Co-authored by Leon Sequeira and Rob Whitman

Assistant store managers at Home Depot have such great discrepancies in how they perform their jobs that they are not similarly situated for purposes of an FLSA collective action, according to a decision issued on February 15 by Judge Peter G. Sheridan of the U.S. District Court for the District of New Jersey.  In Aquilino v. Home Depot USA, Inc., the court decertified a conditional collective action of assistant store managers after finding that the Plaintiffs failed to meet their burden of establishing that they were similarly situated to some 1,500 opt-ins who had joined the litigation.

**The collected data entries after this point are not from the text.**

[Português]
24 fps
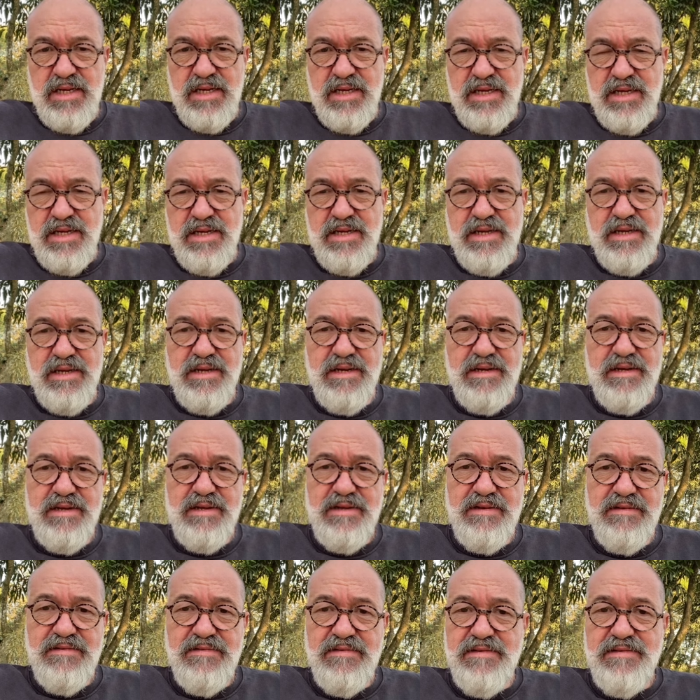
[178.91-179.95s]

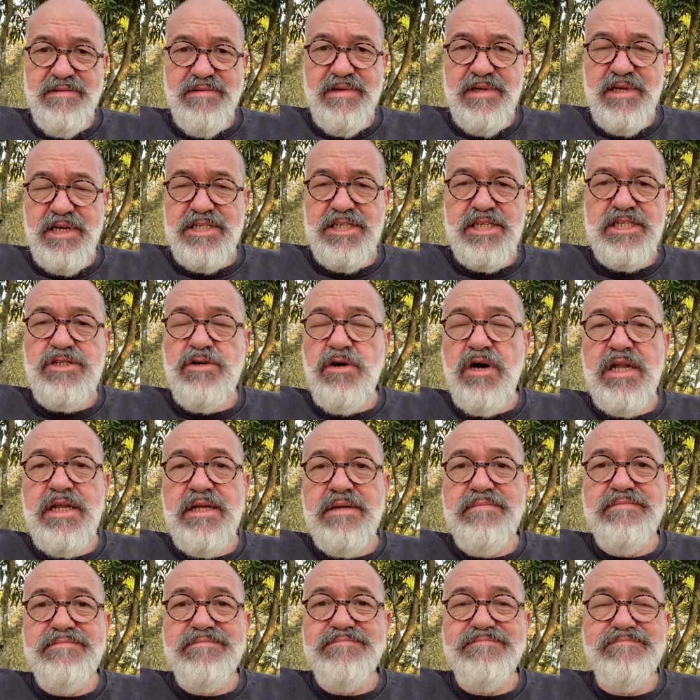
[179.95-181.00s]
É, e, e a gente
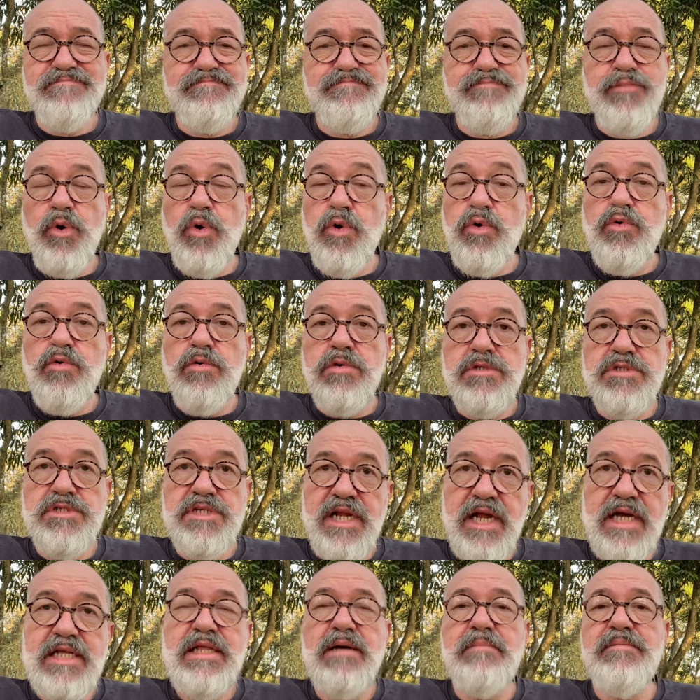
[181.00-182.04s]
olha pouco
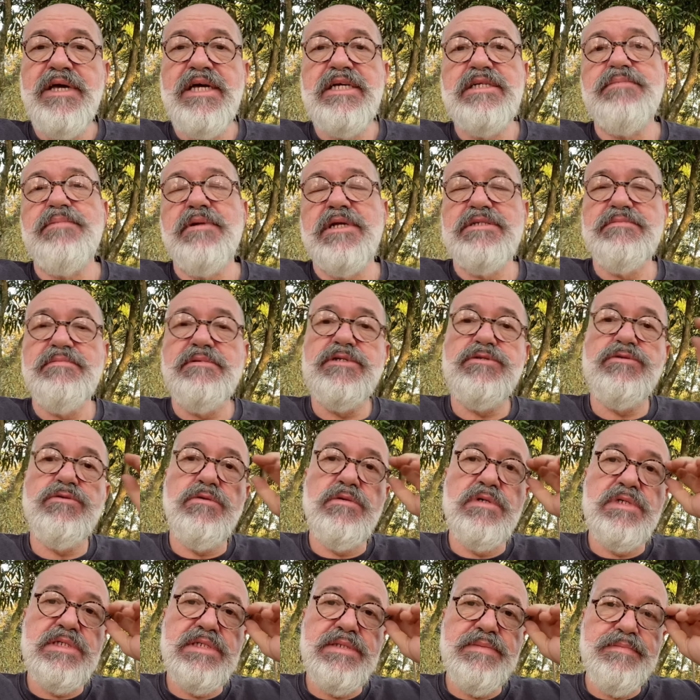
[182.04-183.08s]
diretamente para as
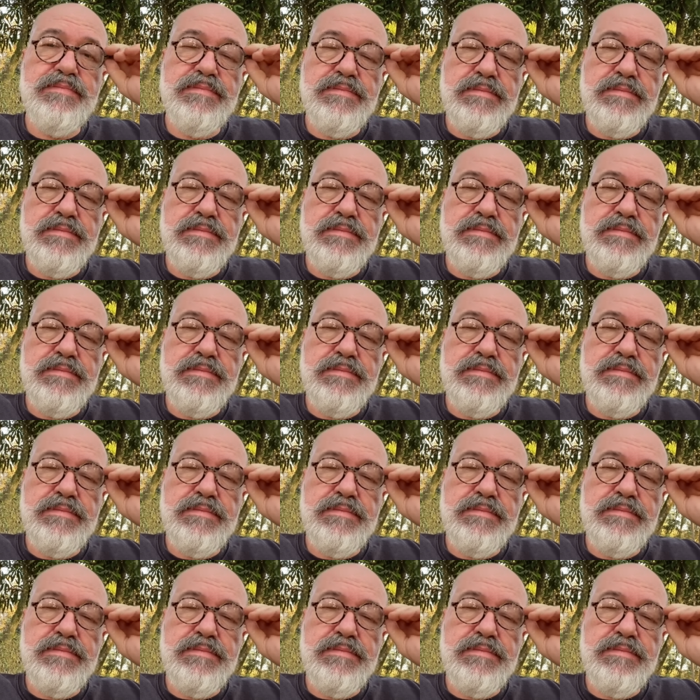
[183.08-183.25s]
pessoas.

The assistant managers first brought suit in 2004 alleging they were misclassified as exempt from FLSA overtime requirements.  Following consolidation of two similar cases, the Magistrate Judge in 2006 granted conditional certification of a nationwide opt-in class.  Notice was sent to nearly 13,000 current and former assistant managers.  After deposing Opt-Ins, Home Depot moved to decertify.

The court noted that, while the standard for showing that plaintiffs are “similarly situated” to other employees is “fairly lenient” at the beginning of litigation, the burden is much more onerous after discovery is mostly complete.  The Aquilino plaintiffs ran into trouble at this secondary phase, when the court examined various factors, including the disparate factual and employment settings of the individual plaintiffs; the various defenses available to the defendants; as well as fairness and procedural considerations.

The court found each factor weighed in favor of decertification.  Significantly, it was apparent from the deposition testimony that job responsibilities and duties varied among the Opt-Ins.  According to the court, these variations were “evident in the type of exempt work the Opt-Ins performed, the extent of the [Opt-Ins’] authority over subordinate employees, and the amount of time that the Opt-ins spent performing exempt work.”

Plaintiffs were unsuccessful in their attempt to defeat decertification by relying on Home Depot’s decision to classify the position of assistant manager as exempt.  The judge noted that courts had previously made clear that “merely showing that the employer classified a group of employees as exempt is not sufficient to establish that [those] employees are similarly situated for purposes of an FLSA collective action.”

Finally, Plaintiffs sought to maintain subclasses based on their claim that Home Depot’s blanket policy of classifying assistant managers as exempt is unlawful because Home Depot never tested or analyzed the daily activities of the position before determining it was exempt.  The court rejected this argument, noting that the Plaintiffs cited no authority for it and stating that if evidence of the uniform classification of the position is not sufficient to prove the plaintiffs are similarly situated, then such evidence would also not support creation of a subclass.

Aquilino is a welcome development for employers, and is further reason for defendants to “keep the faith” that a case will not necessarily proceed on a collective basis just because it is conditionally certified at an early stage.